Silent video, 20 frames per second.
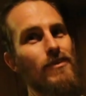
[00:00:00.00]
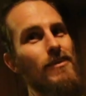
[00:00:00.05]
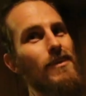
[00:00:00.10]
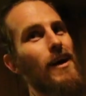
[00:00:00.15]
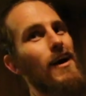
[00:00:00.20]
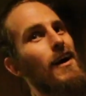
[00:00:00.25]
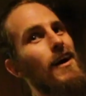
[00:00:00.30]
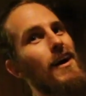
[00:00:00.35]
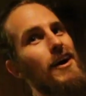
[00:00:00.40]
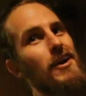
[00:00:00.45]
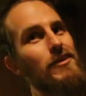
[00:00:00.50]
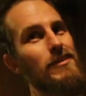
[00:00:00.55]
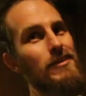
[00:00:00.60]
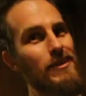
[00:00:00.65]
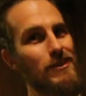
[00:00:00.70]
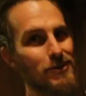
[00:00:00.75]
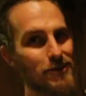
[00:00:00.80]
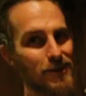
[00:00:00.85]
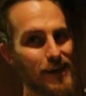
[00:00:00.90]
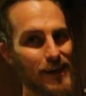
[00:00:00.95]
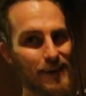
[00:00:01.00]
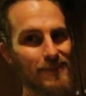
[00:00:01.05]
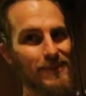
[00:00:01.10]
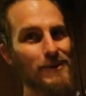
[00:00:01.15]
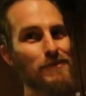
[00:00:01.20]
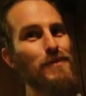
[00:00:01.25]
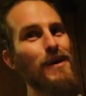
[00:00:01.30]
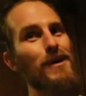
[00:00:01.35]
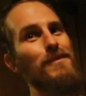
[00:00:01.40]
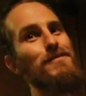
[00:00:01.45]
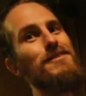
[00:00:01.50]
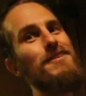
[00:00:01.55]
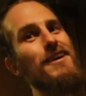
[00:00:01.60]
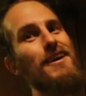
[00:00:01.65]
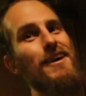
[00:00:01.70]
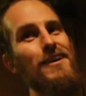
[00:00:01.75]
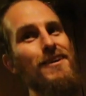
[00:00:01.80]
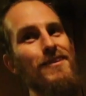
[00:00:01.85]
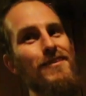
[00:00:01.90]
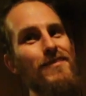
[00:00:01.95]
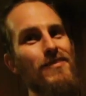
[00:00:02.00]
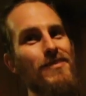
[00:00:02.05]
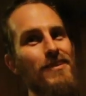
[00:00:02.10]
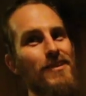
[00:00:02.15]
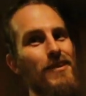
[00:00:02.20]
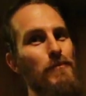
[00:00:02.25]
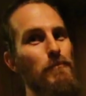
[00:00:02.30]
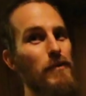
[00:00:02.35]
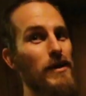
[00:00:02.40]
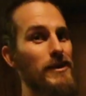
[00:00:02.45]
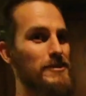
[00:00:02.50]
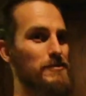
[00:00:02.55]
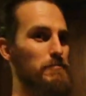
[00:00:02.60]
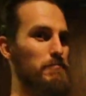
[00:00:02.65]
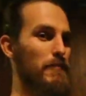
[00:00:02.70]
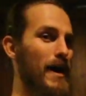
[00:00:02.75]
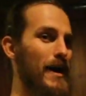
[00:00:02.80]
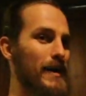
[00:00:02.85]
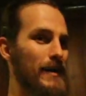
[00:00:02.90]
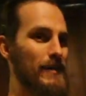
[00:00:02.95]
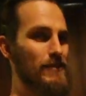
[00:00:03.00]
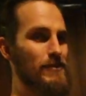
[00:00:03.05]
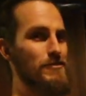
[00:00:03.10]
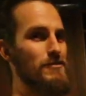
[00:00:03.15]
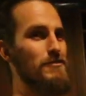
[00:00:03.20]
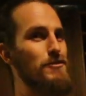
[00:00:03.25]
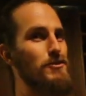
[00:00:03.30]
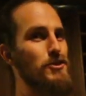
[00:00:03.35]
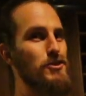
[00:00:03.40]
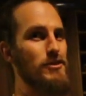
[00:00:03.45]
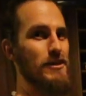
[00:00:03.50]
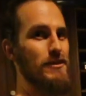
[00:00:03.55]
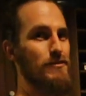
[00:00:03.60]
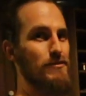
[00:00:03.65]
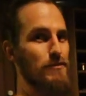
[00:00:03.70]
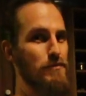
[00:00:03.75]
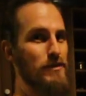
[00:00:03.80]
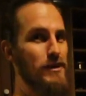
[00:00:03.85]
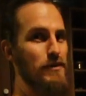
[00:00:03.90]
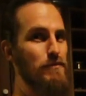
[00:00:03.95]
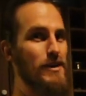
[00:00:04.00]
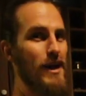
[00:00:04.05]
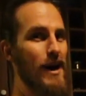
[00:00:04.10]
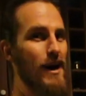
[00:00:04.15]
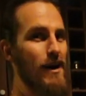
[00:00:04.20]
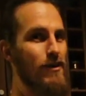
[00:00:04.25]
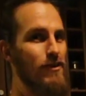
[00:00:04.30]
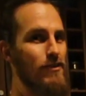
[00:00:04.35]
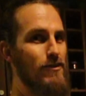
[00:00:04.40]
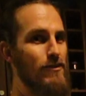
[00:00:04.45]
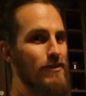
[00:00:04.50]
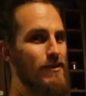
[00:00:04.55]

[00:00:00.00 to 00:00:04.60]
Nah, you eat the little head that pops up. What happens? But it's mining those nutrients from deep down.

....

### ASSIGNMENT
The records above must be repeated exactly, minus their pictures.

### REPLY TO THE EXERCISE
Silent video, 20 frames per second.
[00:00:00.00]
[00:00:00.05]
[00:00:00.10]
[00:00:00.15]
[00:00:00.20]
[00:00:00.25]
[00:00:00.30]
[00:00:00.35]
[00:00:00.40]
[00:00:00.45]
[00:00:00.50]
[00:00:00.55]
[00:00:00.60]
[00:00:00.65]
[00:00:00.70]
[00:00:00.75]
[00:00:00.80]
[00:00:00.85]
[00:00:00.90]
[00:00:00.95]
[00:00:01.00]
[00:00:01.05]
[00:00:01.10]
[00:00:01.15]
[00:00:01.20]
[00:00:01.25]
[00:00:01.30]
[00:00:01.35]
[00:00:01.40]
[00:00:01.45]
[00:00:01.50]
[00:00:01.55]
[00:00:01.60]
[00:00:01.65]
[00:00:01.70]
[00:00:01.75]
[00:00:01.80]
[00:00:01.85]
[00:00:01.90]
[00:00:01.95]
[00:00:02.00]
[00:00:02.05]
[00:00:02.10]
[00:00:02.15]
[00:00:02.20]
[00:00:02.25]
[00:00:02.30]
[00:00:02.35]
[00:00:02.40]
[00:00:02.45]
[00:00:02.50]
[00:00:02.55]
[00:00:02.60]
[00:00:02.65]
[00:00:02.70]
[00:00:02.75]
[00:00:02.80]
[00:00:02.85]
[00:00:02.90]
[00:00:02.95]
[00:00:03.00]
[00:00:03.05]
[00:00:03.10]
[00:00:03.15]
[00:00:03.20]
[00:00:03.25]
[00:00:03.30]
[00:00:03.35]
[00:00:03.40]
[00:00:03.45]
[00:00:03.50]
[00:00:03.55]
[00:00:03.60]
[00:00:03.65]
[00:00:03.70]
[00:00:03.75]
[00:00:03.80]
[00:00:03.85]
[00:00:03.90]
[00:00:03.95]
[00:00:04.00]
[00:00:04.05]
[00:00:04.10]
[00:00:04.15]
[00:00:04.20]
[00:00:04.25]
[00:00:04.30]
[00:00:04.35]
[00:00:04.40]
[00:00:04.45]
[00:00:04.50]
[00:00:04.55]

[00:00:00.00 to 00:00:04.60]
Nah, you eat the little head that pops up. What happens? But it's mining those nutrients from deep down.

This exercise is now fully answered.